Debate over mask rules for autumn

The Health Minister also talked about the planned new Covid protection laws and defended the proposals. They are set to be voted on and will come into force from October 1st.

Under the plans masks will remain mandatory in air and long-distance transport, as well as clinics, nationwide. But federal states will be able to choose themselves whether to keep measures like mandatory masks on public and regional transport in place.

READ ALSO Masks and no lockdowns: Germany’s new Covid plan from autumn to Easter

States will also have the choice to introduce compulsory masks in venues such as restaurants and bars – but there will be exemptions to wearing a mask for people who have recently been vaccinated (those jabbed in the previous three months), recovered or tested against Covid. 

Lauterbach said he believed that all states would introduce these extra restrictions because numbers would rise in autumn. 

Earlier this week some politicians said the exception to the mask rule did not make sense.
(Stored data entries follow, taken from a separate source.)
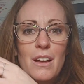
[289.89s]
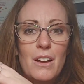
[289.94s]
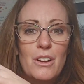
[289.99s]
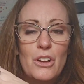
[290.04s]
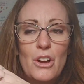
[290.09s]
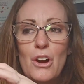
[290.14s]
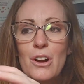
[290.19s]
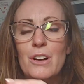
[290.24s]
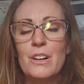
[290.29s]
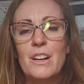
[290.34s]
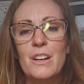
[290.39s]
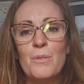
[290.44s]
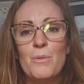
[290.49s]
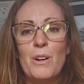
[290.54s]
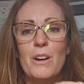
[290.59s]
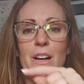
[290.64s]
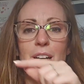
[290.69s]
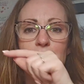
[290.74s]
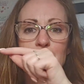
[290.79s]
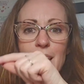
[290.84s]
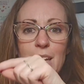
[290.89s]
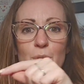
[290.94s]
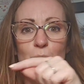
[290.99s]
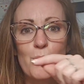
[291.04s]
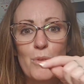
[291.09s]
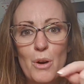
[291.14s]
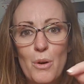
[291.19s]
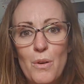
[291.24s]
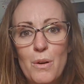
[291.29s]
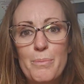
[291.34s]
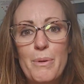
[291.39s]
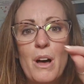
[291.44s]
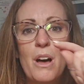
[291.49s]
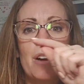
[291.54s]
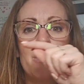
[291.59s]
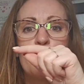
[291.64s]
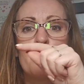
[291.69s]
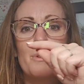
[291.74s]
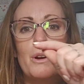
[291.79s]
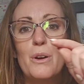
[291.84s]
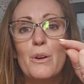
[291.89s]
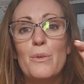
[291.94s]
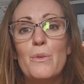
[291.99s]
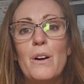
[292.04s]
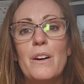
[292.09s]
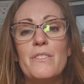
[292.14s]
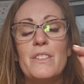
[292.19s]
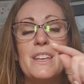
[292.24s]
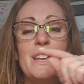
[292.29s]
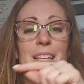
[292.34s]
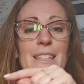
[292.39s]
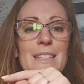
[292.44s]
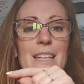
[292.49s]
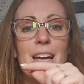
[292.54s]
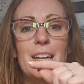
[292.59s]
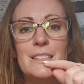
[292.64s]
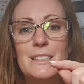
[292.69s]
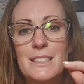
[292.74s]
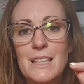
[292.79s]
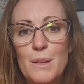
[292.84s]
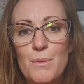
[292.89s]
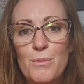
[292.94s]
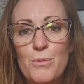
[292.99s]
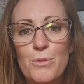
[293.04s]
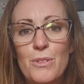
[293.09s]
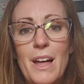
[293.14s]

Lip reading: a garden where it's like row upon row of the exact same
But Lauterbach said it would be safer if there were more freshly-vaccinated, recovered or tested people sitting in a restaurant than simply issuing a general mask requirement – because masks are removed when sitting down. 

The Health Minister also said that he didn’t think this would mean people would try to get vaccinated regularly just so they didn’t have to wear a mask. 

“It is not the case that vaccinations are given every three months,” Lauterbach said. He said the period of time for this exception could also change in future depending on research. 

Lauterbach said there are plans for the digital proof of vaccination or recovery on the Corona Warn app to be colour-coded to make it easier for venue bosses to check proof quickly. 

The Health Minister also said public facilities in Germany had managed to check 3G measures in the past. In previous Covid waves, people had to show proof of vaccination, recovery or a test to enter a venue, which is known as the 3G rules.

Commenting on the current situation, Lauterbach said there was a “favourable development” as Germany appears to be getting over the summer Covid wave. 

“The summer wave is now slowly starting to recede,” the SPD politician said. 

READ ALSO: Germany has passed peak of Covid summer wave, says RKI 

The number of Covid deaths are also going down, but is not yet “where we would like it to be”, Lauterbach said. And he warned that when there are more indoor contacts due to the cooler weather in autumn, as well as schools going back, the situation could change again.